Exercise input >>
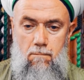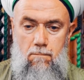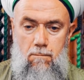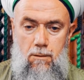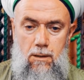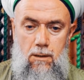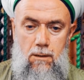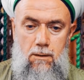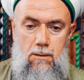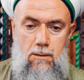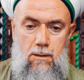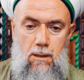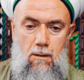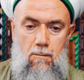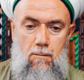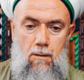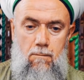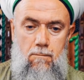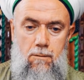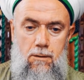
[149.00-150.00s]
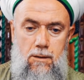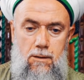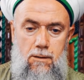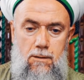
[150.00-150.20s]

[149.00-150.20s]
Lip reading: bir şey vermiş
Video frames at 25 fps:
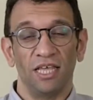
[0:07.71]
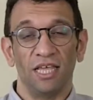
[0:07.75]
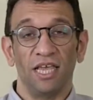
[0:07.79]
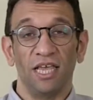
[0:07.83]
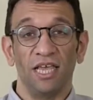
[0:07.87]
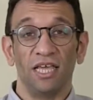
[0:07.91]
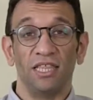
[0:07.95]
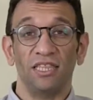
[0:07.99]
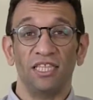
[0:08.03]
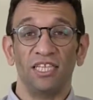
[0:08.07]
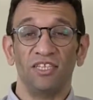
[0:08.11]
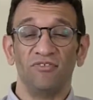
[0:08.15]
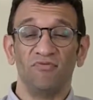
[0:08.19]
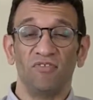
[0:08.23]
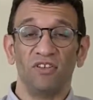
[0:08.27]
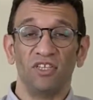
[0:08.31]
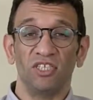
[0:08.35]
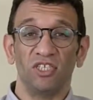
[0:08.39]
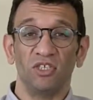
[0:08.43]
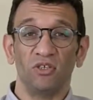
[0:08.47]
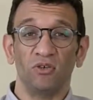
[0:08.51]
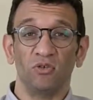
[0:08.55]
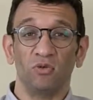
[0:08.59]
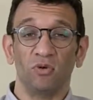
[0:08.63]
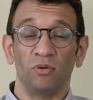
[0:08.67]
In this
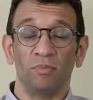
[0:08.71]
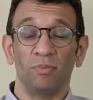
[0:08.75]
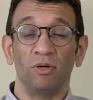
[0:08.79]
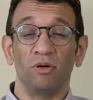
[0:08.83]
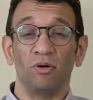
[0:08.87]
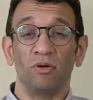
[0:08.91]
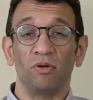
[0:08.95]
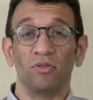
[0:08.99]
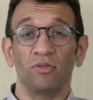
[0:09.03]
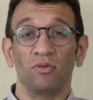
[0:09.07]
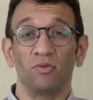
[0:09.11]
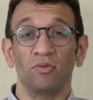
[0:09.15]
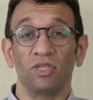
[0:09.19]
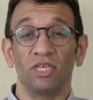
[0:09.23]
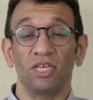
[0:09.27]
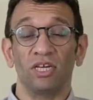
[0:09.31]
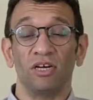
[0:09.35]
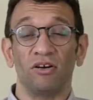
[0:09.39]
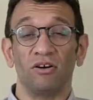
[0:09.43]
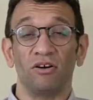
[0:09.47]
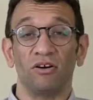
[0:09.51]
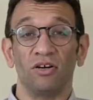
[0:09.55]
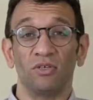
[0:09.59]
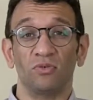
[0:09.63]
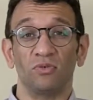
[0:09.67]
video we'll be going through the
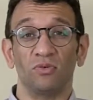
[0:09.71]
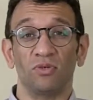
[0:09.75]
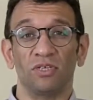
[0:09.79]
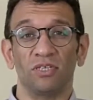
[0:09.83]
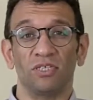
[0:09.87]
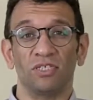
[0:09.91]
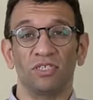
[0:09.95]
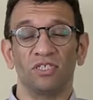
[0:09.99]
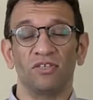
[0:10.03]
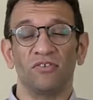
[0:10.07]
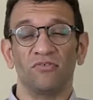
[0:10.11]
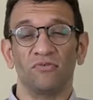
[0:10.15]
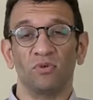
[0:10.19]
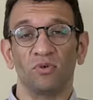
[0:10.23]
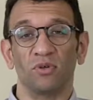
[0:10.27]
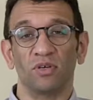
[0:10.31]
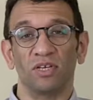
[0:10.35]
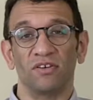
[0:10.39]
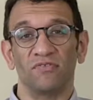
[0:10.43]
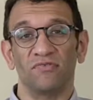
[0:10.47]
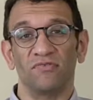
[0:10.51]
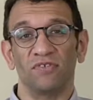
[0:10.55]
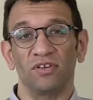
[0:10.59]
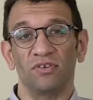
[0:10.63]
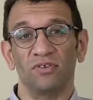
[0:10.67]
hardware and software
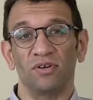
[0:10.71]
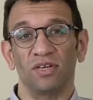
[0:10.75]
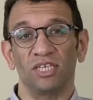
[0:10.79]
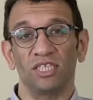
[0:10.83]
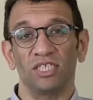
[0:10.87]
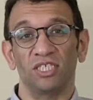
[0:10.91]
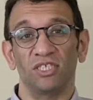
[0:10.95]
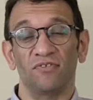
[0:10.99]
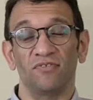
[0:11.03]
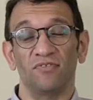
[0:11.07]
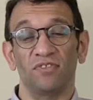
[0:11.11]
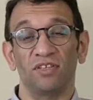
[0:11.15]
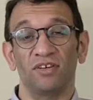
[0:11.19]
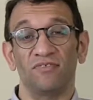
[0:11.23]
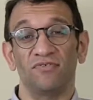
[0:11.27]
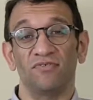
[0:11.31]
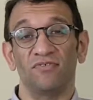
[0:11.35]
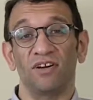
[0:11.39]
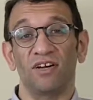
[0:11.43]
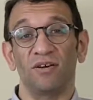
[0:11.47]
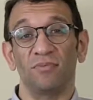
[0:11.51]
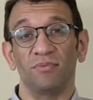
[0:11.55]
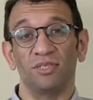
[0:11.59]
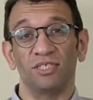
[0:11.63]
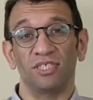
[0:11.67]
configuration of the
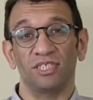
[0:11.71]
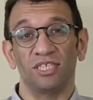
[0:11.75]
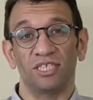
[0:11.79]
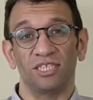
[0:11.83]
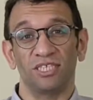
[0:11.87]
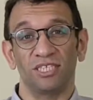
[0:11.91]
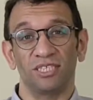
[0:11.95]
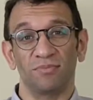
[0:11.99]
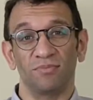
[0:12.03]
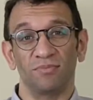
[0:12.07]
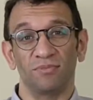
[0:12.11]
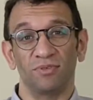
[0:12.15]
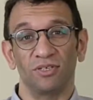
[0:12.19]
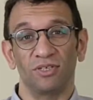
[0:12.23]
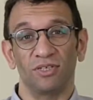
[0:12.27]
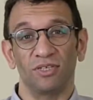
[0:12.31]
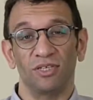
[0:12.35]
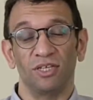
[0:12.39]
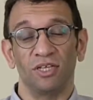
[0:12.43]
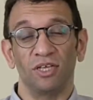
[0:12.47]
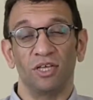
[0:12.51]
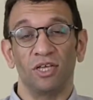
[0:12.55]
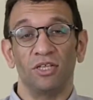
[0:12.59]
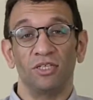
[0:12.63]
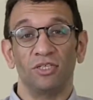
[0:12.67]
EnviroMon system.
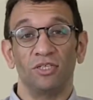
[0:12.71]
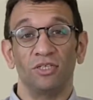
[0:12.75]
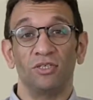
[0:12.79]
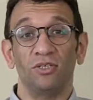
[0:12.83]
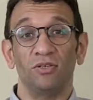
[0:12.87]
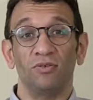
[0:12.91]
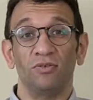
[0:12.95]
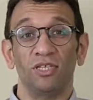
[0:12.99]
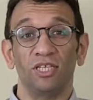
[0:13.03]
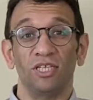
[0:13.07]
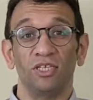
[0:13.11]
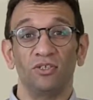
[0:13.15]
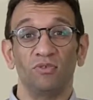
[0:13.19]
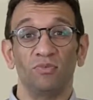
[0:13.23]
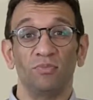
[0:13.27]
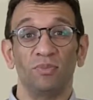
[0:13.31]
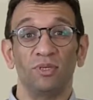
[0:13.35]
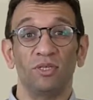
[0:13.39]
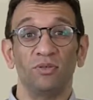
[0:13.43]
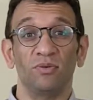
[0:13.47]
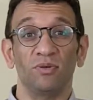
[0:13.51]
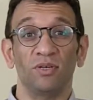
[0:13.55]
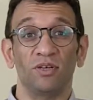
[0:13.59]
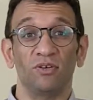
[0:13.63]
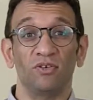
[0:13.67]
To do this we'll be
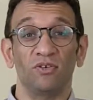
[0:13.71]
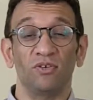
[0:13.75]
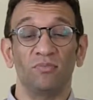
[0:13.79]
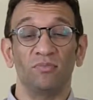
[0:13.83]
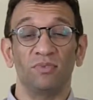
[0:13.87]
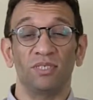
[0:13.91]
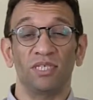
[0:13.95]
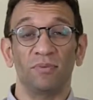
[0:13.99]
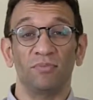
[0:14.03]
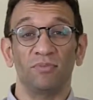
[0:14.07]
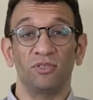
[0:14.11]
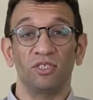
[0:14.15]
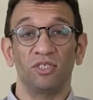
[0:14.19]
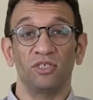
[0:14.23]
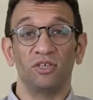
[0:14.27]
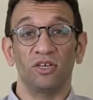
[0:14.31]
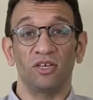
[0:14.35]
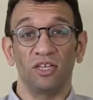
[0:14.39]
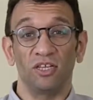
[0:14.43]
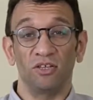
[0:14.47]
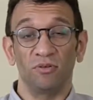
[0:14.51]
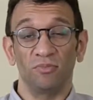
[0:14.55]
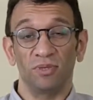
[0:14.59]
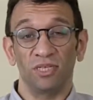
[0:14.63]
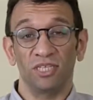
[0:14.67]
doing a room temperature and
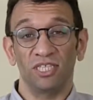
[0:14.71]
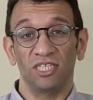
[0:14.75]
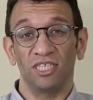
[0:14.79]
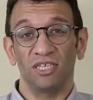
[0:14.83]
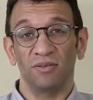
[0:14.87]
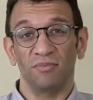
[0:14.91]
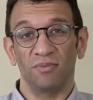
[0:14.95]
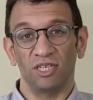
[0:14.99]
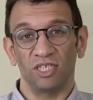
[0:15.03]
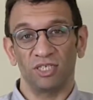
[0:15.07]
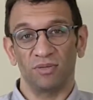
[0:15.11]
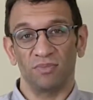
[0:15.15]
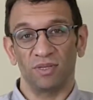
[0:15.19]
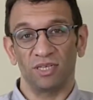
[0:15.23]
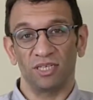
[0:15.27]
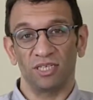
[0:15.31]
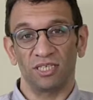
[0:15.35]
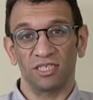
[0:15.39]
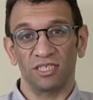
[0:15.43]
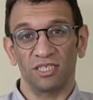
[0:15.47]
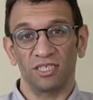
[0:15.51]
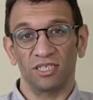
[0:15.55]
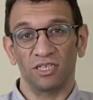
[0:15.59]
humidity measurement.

Exercise prompt >>
Here the job is to print all the entries above exactly, minus the images.

Solved problem >>
[149.00-150.00s]
[150.00-150.20s]

[149.00-150.20s]
Lip reading: bir şey vermiş
Video frames at 25 fps:
[0:07.71]
[0:07.75]
[0:07.79]
[0:07.83]
[0:07.87]
[0:07.91]
[0:07.95]
[0:07.99]
[0:08.03]
[0:08.07]
[0:08.11]
[0:08.15]
[0:08.19]
[0:08.23]
[0:08.27]
[0:08.31]
[0:08.35]
[0:08.39]
[0:08.43]
[0:08.47]
[0:08.51]
[0:08.55]
[0:08.59]
[0:08.63]
[0:08.67]
In this
[0:08.71]
[0:08.75]
[0:08.79]
[0:08.83]
[0:08.87]
[0:08.91]
[0:08.95]
[0:08.99]
[0:09.03]
[0:09.07]
[0:09.11]
[0:09.15]
[0:09.19]
[0:09.23]
[0:09.27]
[0:09.31]
[0:09.35]
[0:09.39]
[0:09.43]
[0:09.47]
[0:09.51]
[0:09.55]
[0:09.59]
[0:09.63]
[0:09.67]
video we'll be going through the
[0:09.71]
[0:09.75]
[0:09.79]
[0:09.83]
[0:09.87]
[0:09.91]
[0:09.95]
[0:09.99]
[0:10.03]
[0:10.07]
[0:10.11]
[0:10.15]
[0:10.19]
[0:10.23]
[0:10.27]
[0:10.31]
[0:10.35]
[0:10.39]
[0:10.43]
[0:10.47]
[0:10.51]
[0:10.55]
[0:10.59]
[0:10.63]
[0:10.67]
hardware and software
[0:10.71]
[0:10.75]
[0:10.79]
[0:10.83]
[0:10.87]
[0:10.91]
[0:10.95]
[0:10.99]
[0:11.03]
[0:11.07]
[0:11.11]
[0:11.15]
[0:11.19]
[0:11.23]
[0:11.27]
[0:11.31]
[0:11.35]
[0:11.39]
[0:11.43]
[0:11.47]
[0:11.51]
[0:11.55]
[0:11.59]
[0:11.63]
[0:11.67]
configuration of the
[0:11.71]
[0:11.75]
[0:11.79]
[0:11.83]
[0:11.87]
[0:11.91]
[0:11.95]
[0:11.99]
[0:12.03]
[0:12.07]
[0:12.11]
[0:12.15]
[0:12.19]
[0:12.23]
[0:12.27]
[0:12.31]
[0:12.35]
[0:12.39]
[0:12.43]
[0:12.47]
[0:12.51]
[0:12.55]
[0:12.59]
[0:12.63]
[0:12.67]
EnviroMon system.
[0:12.71]
[0:12.75]
[0:12.79]
[0:12.83]
[0:12.87]
[0:12.91]
[0:12.95]
[0:12.99]
[0:13.03]
[0:13.07]
[0:13.11]
[0:13.15]
[0:13.19]
[0:13.23]
[0:13.27]
[0:13.31]
[0:13.35]
[0:13.39]
[0:13.43]
[0:13.47]
[0:13.51]
[0:13.55]
[0:13.59]
[0:13.63]
[0:13.67]
To do this we'll be
[0:13.71]
[0:13.75]
[0:13.79]
[0:13.83]
[0:13.87]
[0:13.91]
[0:13.95]
[0:13.99]
[0:14.03]
[0:14.07]
[0:14.11]
[0:14.15]
[0:14.19]
[0:14.23]
[0:14.27]
[0:14.31]
[0:14.35]
[0:14.39]
[0:14.43]
[0:14.47]
[0:14.51]
[0:14.55]
[0:14.59]
[0:14.63]
[0:14.67]
doing a room temperature and
[0:14.71]
[0:14.75]
[0:14.79]
[0:14.83]
[0:14.87]
[0:14.91]
[0:14.95]
[0:14.99]
[0:15.03]
[0:15.07]
[0:15.11]
[0:15.15]
[0:15.19]
[0:15.23]
[0:15.27]
[0:15.31]
[0:15.35]
[0:15.39]
[0:15.43]
[0:15.47]
[0:15.51]
[0:15.55]
[0:15.59]
humidity measurement.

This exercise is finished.